En 1997, il est nommé au Ballet de l’Opéra d’Avignon. Malgré les modestes moyens de la maison, il chorégraphie plusieurs ballets dont Ivresse(s) de Dionysos, La nuit de Walpurgis du Faust de Gounod et sa version de Coppélia créée en mars 2004. En décembre 2002, à l’occasion du gala en hommage à Rudolf Noureev, il interprète à La Scala de Milan L’Après-midi d’un faune de Nijinski, et lors du gala en hommage à Claude Bessy en avril 2004, il danse Kiki la Rose de Michel Kelemenis. En janvier 2005, Eric Vu-An est Maître de Ballet associé à la direction artistique du Ballet National de Marseille. Il s'agit de succéder à Marie-Claude Pietragalla et, faute de prendre une décision claire, les tutelles mettent Eric Vu-An et le chorégraphe Frédéric Flamand dans une position ingérable. Ils se retrouvent associés dans un attelage aussi baroque qu'inefficace. Pas vraiment diplomate et peu féru de subtilités politiques locales, malgré qu'il est maintenant accompagné par un excellent conseiller, celui qui deviendra son mari Hugues Gall, Eric Vu-An ne parvient pas à trouver sa place dans la cité phocéenne et en 2009, il arrive à Nice dans une compagnie en plein désarroi et dont les effectifs ont fondu. Christian Estrosi lui a confié la tâche de « refaire du ballet de l'Opéra une vraie compagnie » et d'éviter les scandales comme ce soir de 2006, où les danseurs avaient interrompu le Conseil municipal pour interpréter La mort du Cygne !

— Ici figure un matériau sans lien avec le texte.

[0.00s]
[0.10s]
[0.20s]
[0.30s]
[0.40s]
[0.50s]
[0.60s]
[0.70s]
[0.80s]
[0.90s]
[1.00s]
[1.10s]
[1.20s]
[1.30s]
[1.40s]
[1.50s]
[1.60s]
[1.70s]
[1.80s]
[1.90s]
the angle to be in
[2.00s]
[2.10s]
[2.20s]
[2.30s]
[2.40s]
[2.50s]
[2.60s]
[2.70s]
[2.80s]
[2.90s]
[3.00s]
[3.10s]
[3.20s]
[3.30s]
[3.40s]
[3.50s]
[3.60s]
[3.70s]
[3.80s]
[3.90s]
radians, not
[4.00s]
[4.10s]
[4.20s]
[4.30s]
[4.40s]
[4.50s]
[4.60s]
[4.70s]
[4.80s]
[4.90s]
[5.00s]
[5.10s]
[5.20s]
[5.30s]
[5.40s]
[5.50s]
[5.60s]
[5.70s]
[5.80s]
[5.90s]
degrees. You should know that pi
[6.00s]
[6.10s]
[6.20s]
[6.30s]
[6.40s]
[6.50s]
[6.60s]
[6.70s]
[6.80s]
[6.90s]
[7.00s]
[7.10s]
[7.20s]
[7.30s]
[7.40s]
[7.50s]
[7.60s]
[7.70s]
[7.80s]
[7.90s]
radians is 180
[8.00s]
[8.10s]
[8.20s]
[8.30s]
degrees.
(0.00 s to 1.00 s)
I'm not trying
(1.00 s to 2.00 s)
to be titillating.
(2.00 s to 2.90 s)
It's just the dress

Le nouveau directeur va connaître quelques succès sur ce terrain, mais il n'a pas renoncé à paraître et à la question du journaliste de Nice Matin « Vous-même, allez-vous danser ? » il répondait « A 45 ans, je n'ai pas encore définitivement renoncé à me produire sur scène. On verra ! Mais je mettrai d'abord toute mon énergie à diriger », le ver était dans le fruit, on ne dirige pas une compagnie depuis le plateau disait déjà Noverre ! Le ballet de Nice retrouve cependant une certaine aura, mais la situation sociale y fait souvent débat et Eric Vu-An question… Pourtant, sa seule présence suffit à garantir l'existence d'une troupe à laquelle le danseur est sincèrement attaché et qu'il défend efficacement. En 2022, un cancer se déclare et Eric Vu-An y fait face avec un indéniable courage, mais la maladie l'emporte contre le danseur, dix jours après la mort de son mari.
Il faudra quand même refaire une notice Vu-An pour le prochain dictionnaire de la danse.